高品質な素材を短時間で大量に生み出せる生成AIの台頭により、変革を迎えつつある映像制作のワークフロー。生成AIを駆使してひとりでクリエイティブ活動に取り組むプロジェクト「COLORS」を手掛けているCreative Edgeの境 祐司さんに生成AIを駆使した映像制作のワークフローとFrame.ioを活用した効率的なアセット管理術について実践的なテクニックを教えてもらった。

講師   境 祐司  Yuji Sakai

企業や学校を対象に教育設計や教育マネジメントなどを実施するインストラクショナルデザインが専門。2016年より、クリエイティブ活動におけるAI活用のプロジェクトに参加、AIシステムやロボティクス関連の実証実験に携わる。2017年より、Adobe Community EvangelistとしてCreative Cloud製品のイベントなどに登壇。2021年より、Adobe Education LeaderとしてAdobe製品を活用した教育現場の支援・指導を行う。

X ● https://mobile.x.com/commonstyle

note ● https://note.com/creative_edge/





「COLORS」プロジェクトとは?

4つのコンテンツに分けて生成AIを駆使しながらひとりで制作する

Creative Edgeの境祐司と申します。2017年から、Adobe Community EvangelistとしてCreative Cloud製品の啓蒙活動を開始し、2021年以降はAdobe Education Leaderとしてアドビ製品を活用した教育現場の支援や指導も行っています。また、2016年11月から「COLORS」というプロジェクトをスタートしており、生成AIがクリエイティブ業界に与える影響について議論・調査・検証することを目的として活動をしています。

内容としては、実際にコンテンツを制作しながら生成AIの可能性やリスクについて仮説検証していくというプロジェクトになっています。また、こういった新しい技術が何に使えるのかを探るときには極端なことをやらなければならないため、本プロジェクトでは映画、ファッション雑誌、ミュージックビデオ、シリアスゲームといった4つのコンテンツに分け、生成AIを駆使しながら全ての作業をひとりで同時に行うことを制作の条件としています。

今回の記事では、本プロジェクトの映画制作を作例としつつ、生成AIを使った映像制作の方法とFrame.ioを活用した効率的なアセット管理について解説していきます。



生成AIを活用した映像制作のワークフロー

制作に使用する主なツール

生成AIを駆使したプランニングから動画編集までのワークフロー

生成AIを使った映像制作における全体的な流れとして、特別なプロセスはありませんが、基本的に下図のようなツールを使用して制作を行なっています。

プランニングワークは、自身で考えた案をベースにChatGPTやClaudeといったLLMで肉付けをしています。

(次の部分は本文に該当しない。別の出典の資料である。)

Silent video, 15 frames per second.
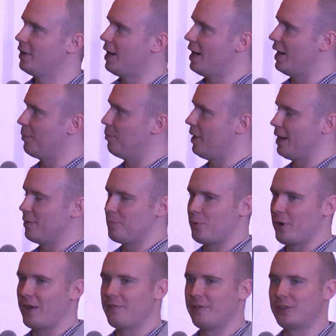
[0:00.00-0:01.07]
are my
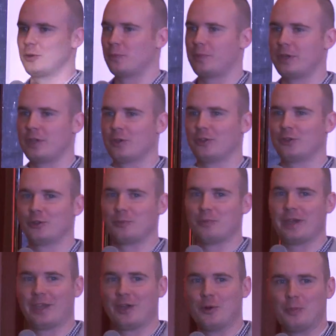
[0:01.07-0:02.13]
private opinion, not
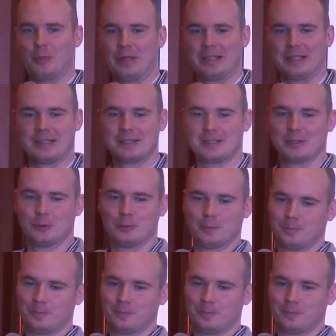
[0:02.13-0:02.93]
my company's. So.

画像生成は主にMidjourneyで行いますが、イラスト表現が必要なときはAdobe Fireflyを使います。動画生成はRunwayをメインツールとして使用し、最終的にはAfter Effectsで編集を施して映像を仕上げています。

ちなみに、音楽生成については総合的にバランスのいいSuno AIを使用していますが、ここではプランニングワークから動画編集までのフローに焦点を当てて紹介しているため、詳細は省いています。


プランニングワーク



コンセプトイメージ/ストーリーボード



素材制作(参照画像・サウンド) / 素材管理



動画生成



動画編集



境さんが生成AIを使用して制作したMV作品の一例。







プランニングワーク

最初のコンセプトやストーリー構築は自身で執筆し、評価や修正にChatGPTやClaudeなどのLLMを使用する。「日本語の気の利いた文章生成はClaudeのほうが得意ですが、ChatGPTは画像も生成できるのでストーリーに沿ったビジュアルイメージが欲しいときなどはよく使います」と境さん。




コンセプトイメージ/ストーリーボード

コンセプトイメージ

生成AIで生成したコンセプトイメージ。「ラフやスケッチは自分でも描きますが、今回のプロジェクトでは生成AIをできるだけ駆使するという目的もあり、あえてAIで生成しています」と境さん。




ストーリーボード

ストーリーや画像をまとめたストーリーボード。その際、同時に紙芝居的に画を見せる簡単な動画コンテも制作する。




キャラクターデザイン

キャラクターデザインは基本的にMidjourneyで行う。”Front of Pose Collection”や”full body center view”などのプロンプトを頭につけることでポーズをつけた全身像を生成できる。



生成したデザインは紙に印刷して壁に貼り、登場人物や代表的なシーンの画などをいつでも一覧できるようにしている。